A blog dedicated to responding to readings for Columbia College Chicago's Contemporary Thought in Photography class of Fall 2010.
Thursday, October 14, 2010
"Into the Digital" by Fred Ritchin, "The Meaning of Photography" by Jorge Ribalta, and "Analog to Digital" by Corey Dzenko
In "Into the Digital" by Fred Ritchin, Ritchin begins by saying that photography has always reflected the society and people that use it, and it is always changing. Currently, according to him, the photography we have always known is “both ending and enlarging” due to its identical “doppelganger” inside of it - the digital.
The use of computers (especially in digital media) changes everything, especially when the computer appears to be smarter than the human at times.
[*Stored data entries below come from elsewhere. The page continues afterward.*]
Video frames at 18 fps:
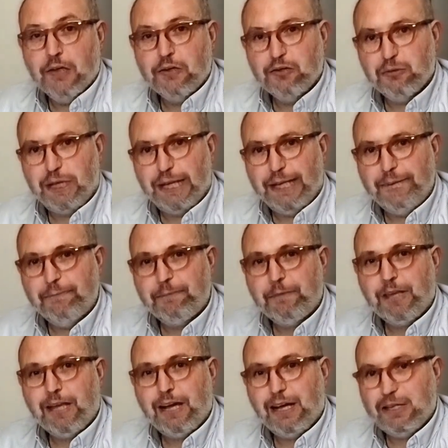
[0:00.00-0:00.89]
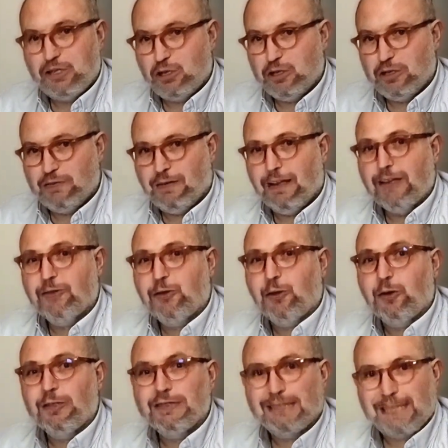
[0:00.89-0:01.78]
Today, I just want to
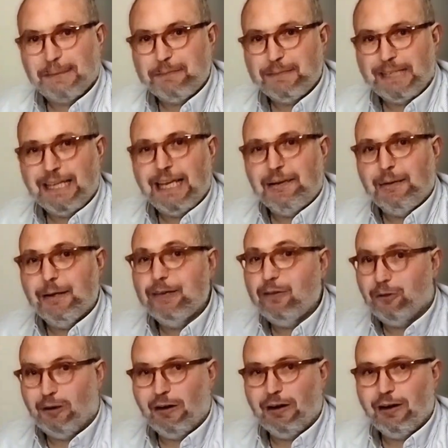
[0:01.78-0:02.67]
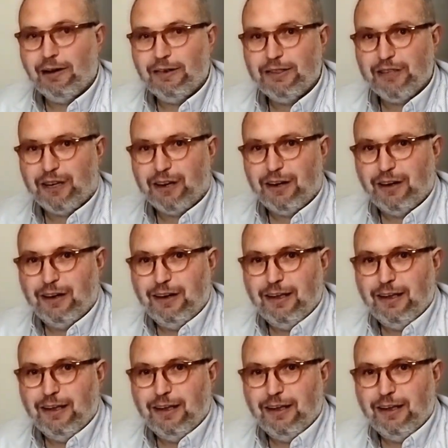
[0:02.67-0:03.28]
talk something about aquaculture,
Digital media is created by machines that simulate and represent reality with parts and components that even are named after reality (like “mouse” and “paint” programs). Though the digital simulates analog, it will be more transformative than anything analog of the past. This is because anything digital is really data that can be made into something else. A digital photograph can show things that may have never even happened. I know we’re all sick of Jeff Wall, but take his flooded grave, for example.
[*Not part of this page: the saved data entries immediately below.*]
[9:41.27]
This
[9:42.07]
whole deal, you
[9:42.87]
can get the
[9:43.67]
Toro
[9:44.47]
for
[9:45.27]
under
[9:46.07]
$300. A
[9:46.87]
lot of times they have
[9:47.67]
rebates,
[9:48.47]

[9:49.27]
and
With digital media, it can always be experienced in a new way and will never be the same to two people. It differs from analog in the way that the data in digital can always be changed and abstracted and the copy and the original will be of the same quality; analog “ages and rots” over time. An analog photograph of a photograph will never hold up quality wise, but a digital copy of a digital photo will.
Ritchin uses several examples to illustrate digital vs. analog. One of my favorites is creation of the world - God made the world in 7 days, and in order, like analog. He did not start on day, rest on day 7, and go back to day 2. But in the digital world, that is exactly how things can work. Pixels can be constantly rearranged; it is no longer an imprint of “visible reality.” Perhaps we could say that this means it is no longer real anymore once it has been reconstituted. According to cultural theorist Paul Virilio (as far back as 1984), “the observer has no immediate contact with observed reality.” But photography has always been changing since its invention. Still, it has always been thought of as a credible source of evidence, but with the radical changes in the digital, it is question whether or not it should retain that status of being credible.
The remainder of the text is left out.